[Data extracted from a collection]
- Opening Delimiter -

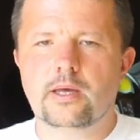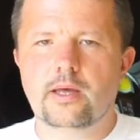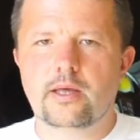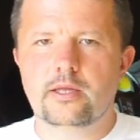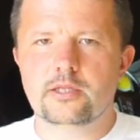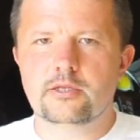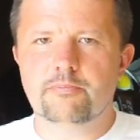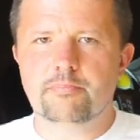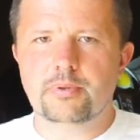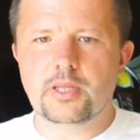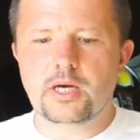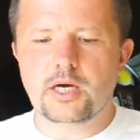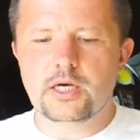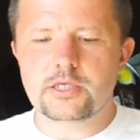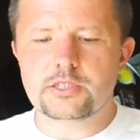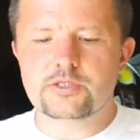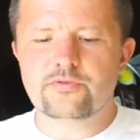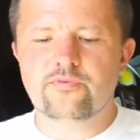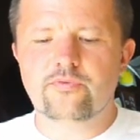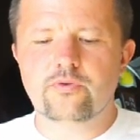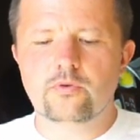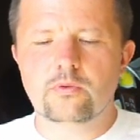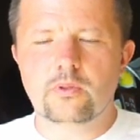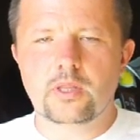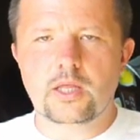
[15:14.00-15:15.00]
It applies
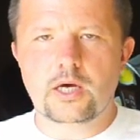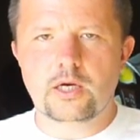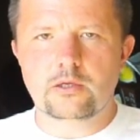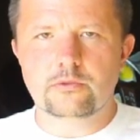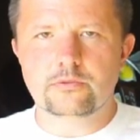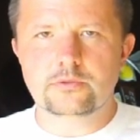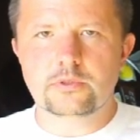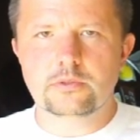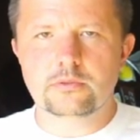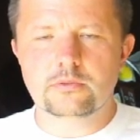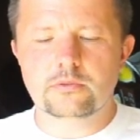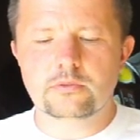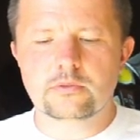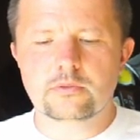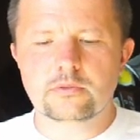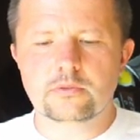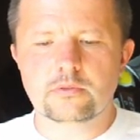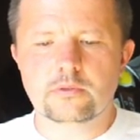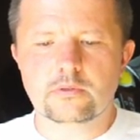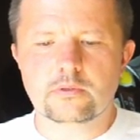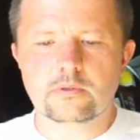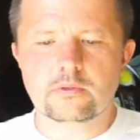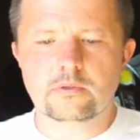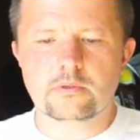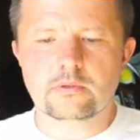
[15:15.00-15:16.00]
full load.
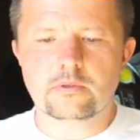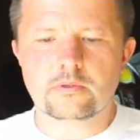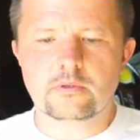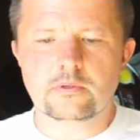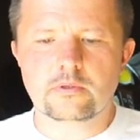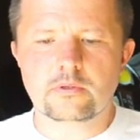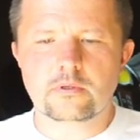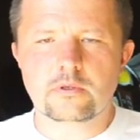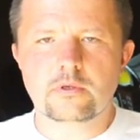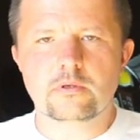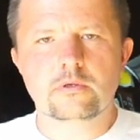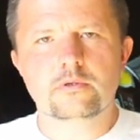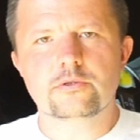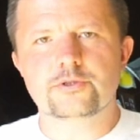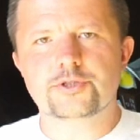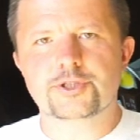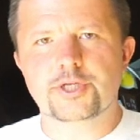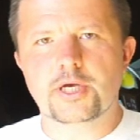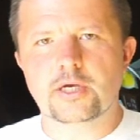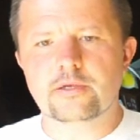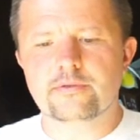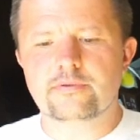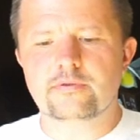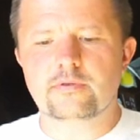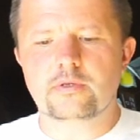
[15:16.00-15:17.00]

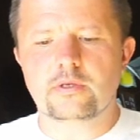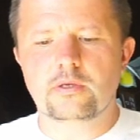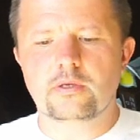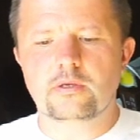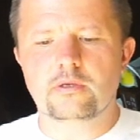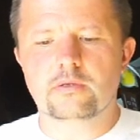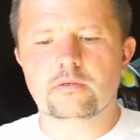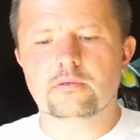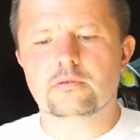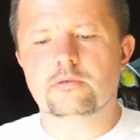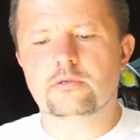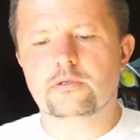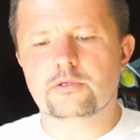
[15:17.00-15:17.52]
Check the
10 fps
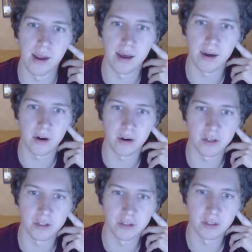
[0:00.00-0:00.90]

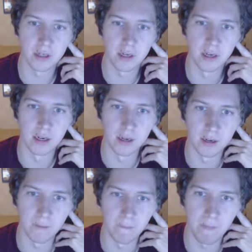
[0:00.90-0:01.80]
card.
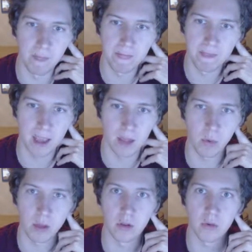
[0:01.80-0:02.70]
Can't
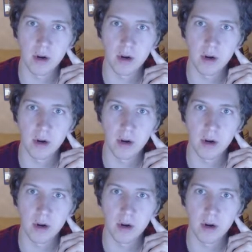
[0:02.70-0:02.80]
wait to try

- Closing Delimiter -

Only the lines from the one containing "[15:16.00-15:17.00]" through the last line of the data belong in the copy, both included and reproduced exactly. Pictures do not.

[15:16.00-15:17.00]

[15:17.00-15:17.52]
Check the
10 fps
[0:00.00-0:00.90]

[0:00.90-0:01.80]
card.
[0:01.80-0:02.70]
Can't
[0:02.70-0:02.80]
wait to try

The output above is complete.